🤖 AI Summary
This work investigates how SGD hyperparameters—learning rate, batch size, and initial weight variance—affect the training dynamics of multilayer neural networks. We introduce a phase-diagram framework based on the evolution of singular values of weight matrices, wherein the ratio of initial weight variance to the learning rate–batch size quotient is interpreted as an effective disorder strength relative to an effective temperature.

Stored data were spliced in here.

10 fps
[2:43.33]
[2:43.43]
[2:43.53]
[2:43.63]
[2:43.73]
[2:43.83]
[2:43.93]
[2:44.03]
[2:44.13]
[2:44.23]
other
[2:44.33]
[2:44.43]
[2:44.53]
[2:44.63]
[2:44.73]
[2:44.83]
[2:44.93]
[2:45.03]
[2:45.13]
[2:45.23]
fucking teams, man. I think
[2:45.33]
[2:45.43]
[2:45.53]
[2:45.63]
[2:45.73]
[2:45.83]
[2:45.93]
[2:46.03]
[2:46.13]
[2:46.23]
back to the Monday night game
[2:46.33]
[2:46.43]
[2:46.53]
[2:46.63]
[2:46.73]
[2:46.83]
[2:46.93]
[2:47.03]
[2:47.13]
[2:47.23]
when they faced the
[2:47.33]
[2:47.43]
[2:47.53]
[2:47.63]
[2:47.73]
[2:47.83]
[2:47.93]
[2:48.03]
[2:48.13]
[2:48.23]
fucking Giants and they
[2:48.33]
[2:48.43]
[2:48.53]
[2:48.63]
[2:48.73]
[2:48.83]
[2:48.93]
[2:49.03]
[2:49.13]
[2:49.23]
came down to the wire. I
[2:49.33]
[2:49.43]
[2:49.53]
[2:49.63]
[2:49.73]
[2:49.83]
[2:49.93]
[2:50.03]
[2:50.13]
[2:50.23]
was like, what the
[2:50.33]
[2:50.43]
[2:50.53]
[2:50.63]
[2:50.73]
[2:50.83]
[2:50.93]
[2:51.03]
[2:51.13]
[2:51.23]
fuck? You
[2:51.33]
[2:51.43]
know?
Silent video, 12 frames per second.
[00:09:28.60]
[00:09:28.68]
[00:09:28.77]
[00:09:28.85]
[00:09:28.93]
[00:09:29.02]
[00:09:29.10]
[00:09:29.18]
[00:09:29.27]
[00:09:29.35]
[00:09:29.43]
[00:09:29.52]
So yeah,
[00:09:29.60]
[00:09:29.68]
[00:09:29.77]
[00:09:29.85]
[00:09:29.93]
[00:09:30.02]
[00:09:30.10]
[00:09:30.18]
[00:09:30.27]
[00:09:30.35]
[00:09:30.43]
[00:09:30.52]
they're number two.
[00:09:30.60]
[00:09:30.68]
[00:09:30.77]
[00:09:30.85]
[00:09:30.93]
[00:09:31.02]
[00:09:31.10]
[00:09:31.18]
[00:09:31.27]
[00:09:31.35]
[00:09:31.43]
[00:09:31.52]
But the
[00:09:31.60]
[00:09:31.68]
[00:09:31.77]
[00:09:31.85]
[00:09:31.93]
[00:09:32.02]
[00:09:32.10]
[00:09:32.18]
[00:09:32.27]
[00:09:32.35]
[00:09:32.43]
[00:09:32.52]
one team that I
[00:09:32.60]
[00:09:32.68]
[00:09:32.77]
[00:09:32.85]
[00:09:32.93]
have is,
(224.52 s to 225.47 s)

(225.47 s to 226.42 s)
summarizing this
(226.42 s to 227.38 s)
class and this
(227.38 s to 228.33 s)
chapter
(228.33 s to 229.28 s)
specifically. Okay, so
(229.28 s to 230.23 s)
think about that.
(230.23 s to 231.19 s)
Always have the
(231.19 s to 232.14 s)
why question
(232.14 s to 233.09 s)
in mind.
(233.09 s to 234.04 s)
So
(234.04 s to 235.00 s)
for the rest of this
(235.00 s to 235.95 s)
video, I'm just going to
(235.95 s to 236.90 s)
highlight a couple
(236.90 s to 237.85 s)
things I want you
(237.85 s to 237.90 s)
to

Leveraging a Langevin equation derived from Dyson Brownian motion, mean-field theory, and random matrix theory, we characterize the stochastic dynamics of soft spin degrees of freedom in feature space. Our analysis reveals three distinct dynamical phases—convergent, oscillatory, and divergent—each corresponding to qualitatively different training behaviors. Based on this classification, we establish theoretical criteria for hyperparameter selection. This study provides the first unified statistical-physical perspective and quantitative foundation for understanding SGD optimization mechanisms and guiding practical hyperparameter tuning.
📝 Abstract
Hyperparameter tuning is one of the essential steps to guarantee the convergence of machine learning models. We argue that intuition about the optimal choice of hyperparameters for stochastic gradient descent can be obtained by studying a neural network's phase diagram, in which each phase is characterised by distinctive dynamics of the singular values of weight matrices. Taking inspiration from disordered systems, we start from the observation that the loss landscape of a multilayer neural network with mean squared error can be interpreted as a disordered system in feature space, where the learnt features are mapped to soft spin degrees of freedom, the initial variance of the weight matrices is interpreted as the strength of the disorder, and temperature is given by the ratio of the learning rate and the batch size. As the model is trained, three phases can be identified, in which the dynamics of weight matrices is qualitatively different. Employing a Langevin equation for stochastic gradient descent, previously derived using Dyson Brownian motion, we demonstrate that the three dynamical regimes can be classified effectively, providing practical guidance for the choice of hyperparameters of the optimiser.